All that is wanted is the line with "[00:00:02.00 to 00:00:03.00]" and each line after it to the end of the data below, set down exactly and without pictures.

Stored data entries
-=-=-
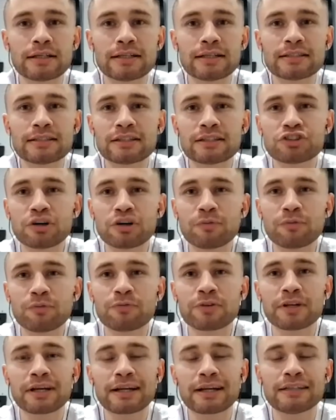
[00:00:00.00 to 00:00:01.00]
it
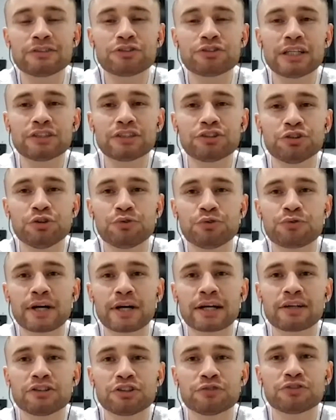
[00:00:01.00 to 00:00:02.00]
something that interests you,
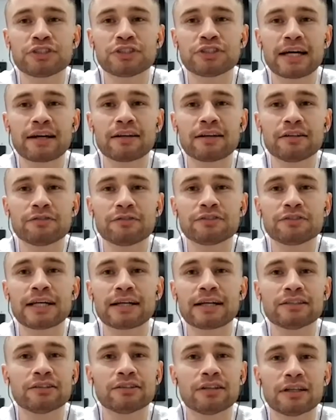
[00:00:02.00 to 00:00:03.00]
Frank? Because you've
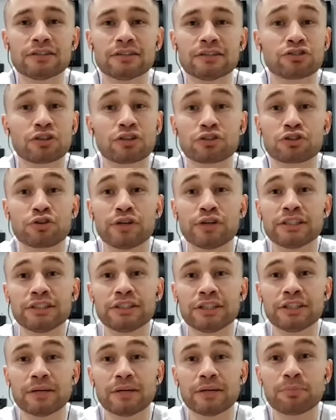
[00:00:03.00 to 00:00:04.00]
stayed in such great
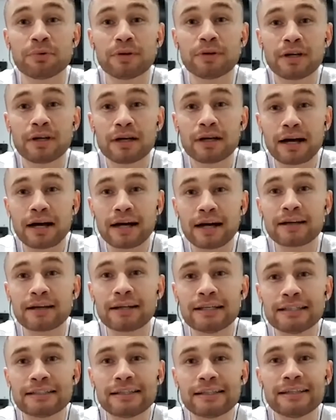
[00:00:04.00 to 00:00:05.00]
shape. I could
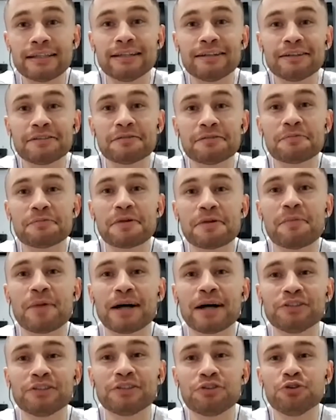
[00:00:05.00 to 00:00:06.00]
easily
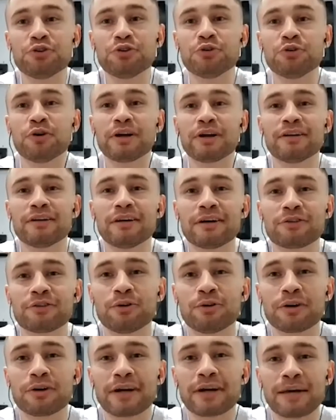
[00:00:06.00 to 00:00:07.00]
imagine you going
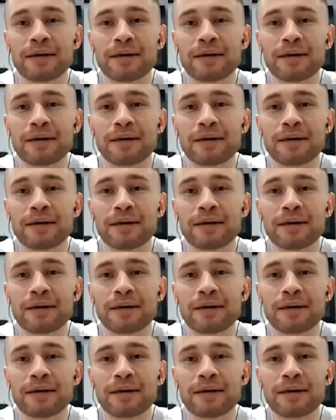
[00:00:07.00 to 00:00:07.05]
ahead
-=-=-
Task response
[00:00:02.00 to 00:00:03.00]
Frank? Because you've
[00:00:03.00 to 00:00:04.00]
stayed in such great
[00:00:04.00 to 00:00:05.00]
shape. I could
[00:00:05.00 to 00:00:06.00]
easily
[00:00:06.00 to 00:00:07.00]
imagine you going
[00:00:07.00 to 00:00:07.05]
ahead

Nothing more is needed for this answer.